Dictionaries and Copyright
It looks as if I will be the first to post on this talk page. This is appropriate as the subject is quite fundamental to the OLPC dictionary project and where it is (or is not) heading.
The list of dictionaries available for StarDict is quite short. This is roughly the list of dictionaries that have been available in the Free Software world for the last decade or so. Why is it that this list has not grown over the last decade?
As I brought up on IRC, no current copyright law could govern a work created before 1900, and there is little or no doubt that nearly every language in existence had dictionaries before then. The first Chinese dictionaries were created around 100AD. European dictionaries started appearing some 3 to 5 hundred years ago. During the 1800's missionaries compiled dictionaries of many, many languages. Copyright was not automagic back then, either.
The only reasonable conclusion is that there are Public Domain dictionaries in nearly every conceivable language, and that these dictionaries merely need to be digitized in order to be used. Many of these dictionaries use the Latin alphabet which is well supported by many Free and Non-Free OCR programs. Why are we, then, limited to a few dictionaries in English and wordlists of similar terms in a handful of languages?

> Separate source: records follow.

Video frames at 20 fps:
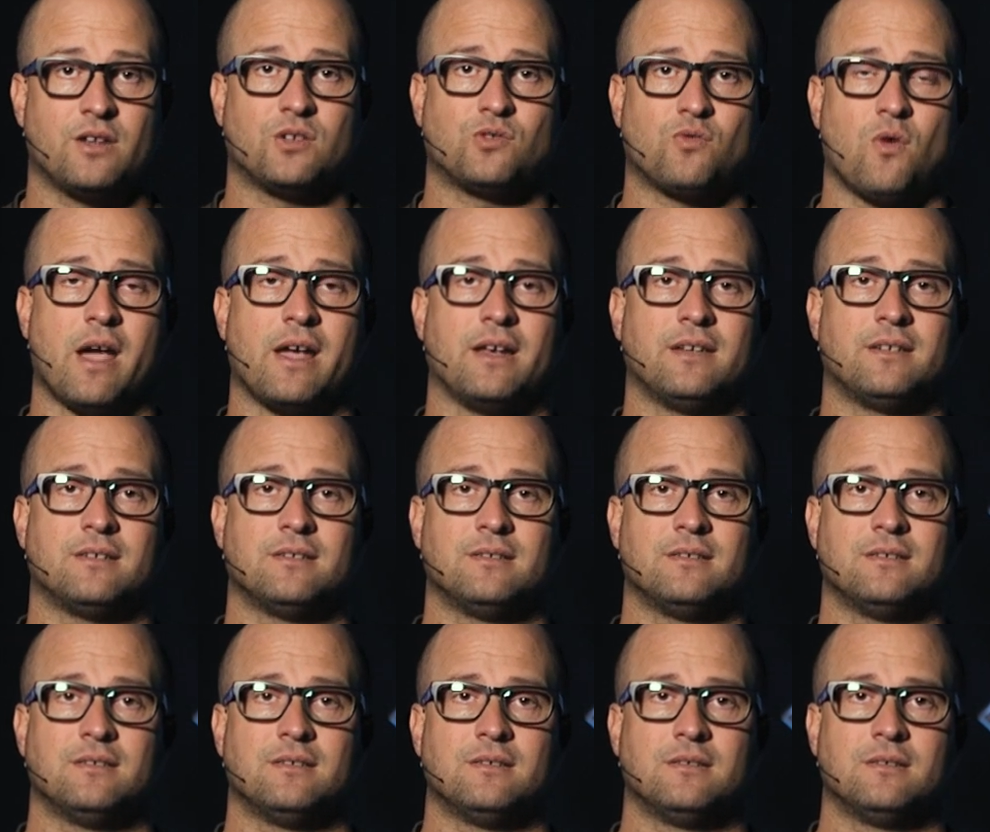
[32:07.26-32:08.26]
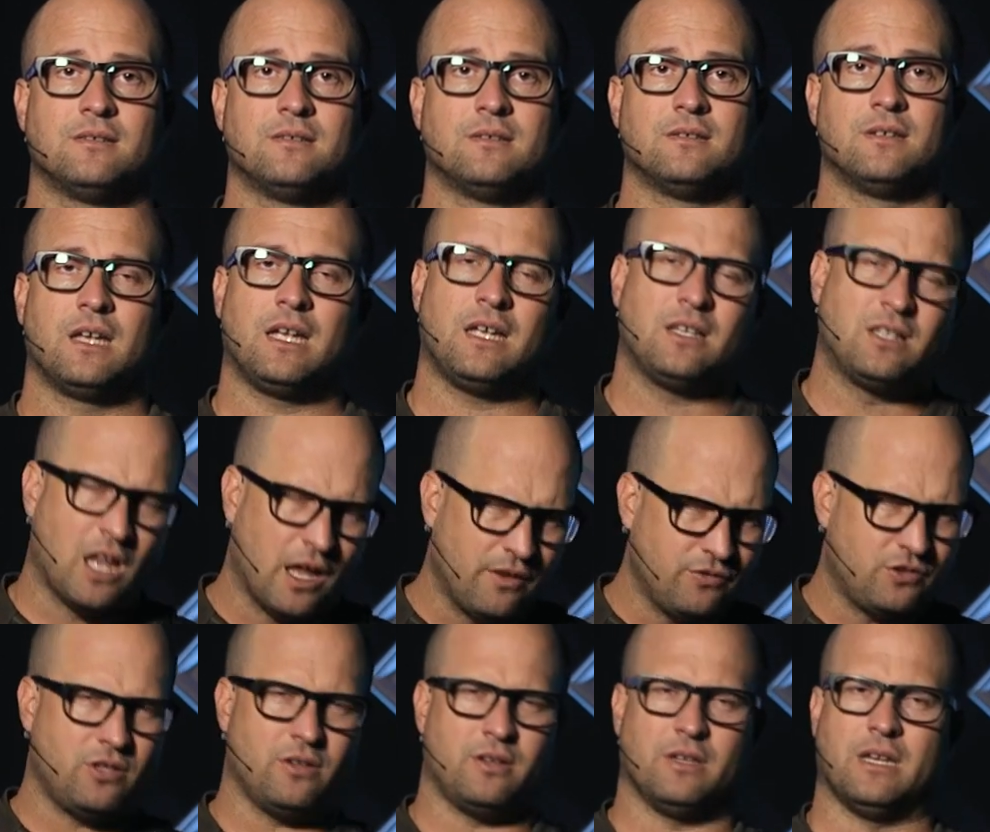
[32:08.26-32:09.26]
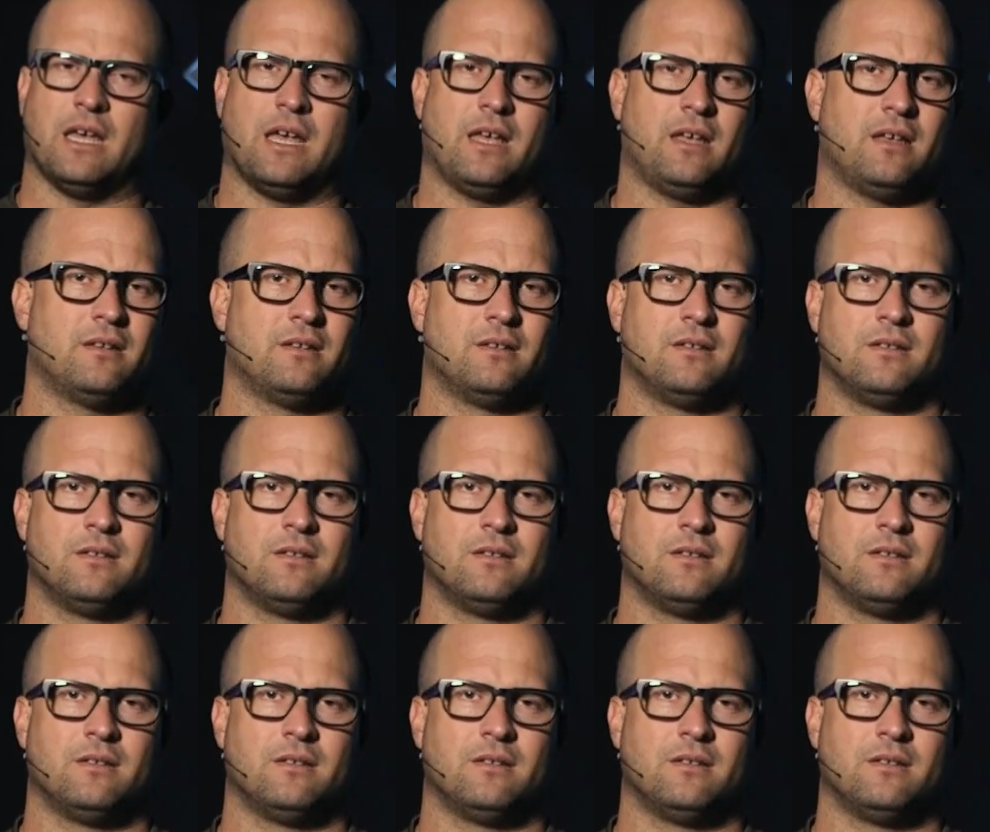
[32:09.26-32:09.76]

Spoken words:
is right. He loves you today.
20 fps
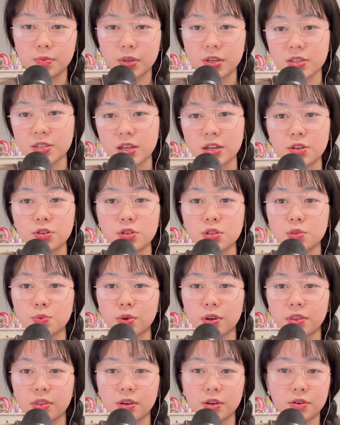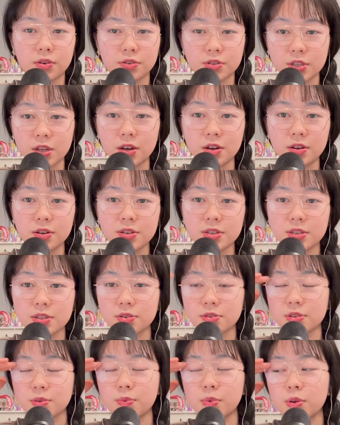because I could just wear thicker socks
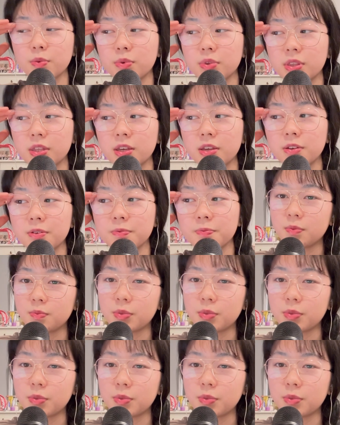or something with it.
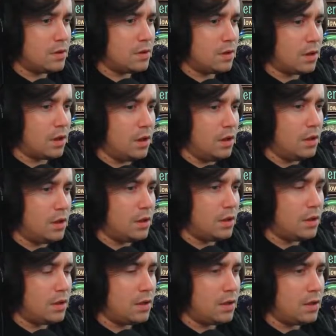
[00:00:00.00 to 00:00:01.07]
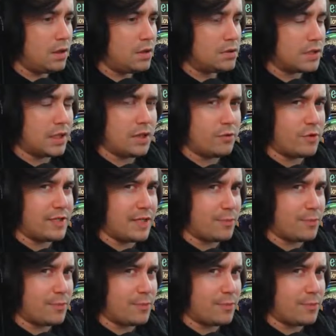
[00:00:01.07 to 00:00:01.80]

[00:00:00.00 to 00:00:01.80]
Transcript: Huh? Did I not read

I hope for the sake of the OLPC project, that this issue can be quickly resolved.
-- LuYu, February 2008
An interesting feature would be to link connotations of a word A to specific connotations of another word B in the same language or in another language. Many dictionaries leave the user with a superset of the connotations of all possible translations instead, which has to be reduced by ruling out false translations. To be able to link to a specific connotation by name connotations would have to be named and (preferrably) allow markup for existing and non-existing links, like internal wikipedia links. [OmegaWiki] --Fasten 07:09, 29 February 2008 (EST)
A Wikifier for Browse could cooperate with the dictionary software and collect a database of personal vocabulary. The browse application could also allow to highlight all previously memorized words on a page, which would allow a reader to verify if a word should be known before looking it up. The database could also store the occasion (document, page) where a word had (first) been looked up, which might help to memorize the word based on the context. --Fasten 07:36, 29 February 2008 (EST)
 is a collection of dictionaries created by Freelang. Their license allows for redistribution, or modification, but not both, and is phrased (in English) in terms of French copyright law. 
IANAL, but here are some snippets from the  and some opinions to go along with them:
The lists of words are the property of their authors, they are not in the public domain.
The totality of the pages constituting the Freelang site (http://www.freelang.net) is the original work of Beaumont, with the exception of the contributions made available by users, which remain their property.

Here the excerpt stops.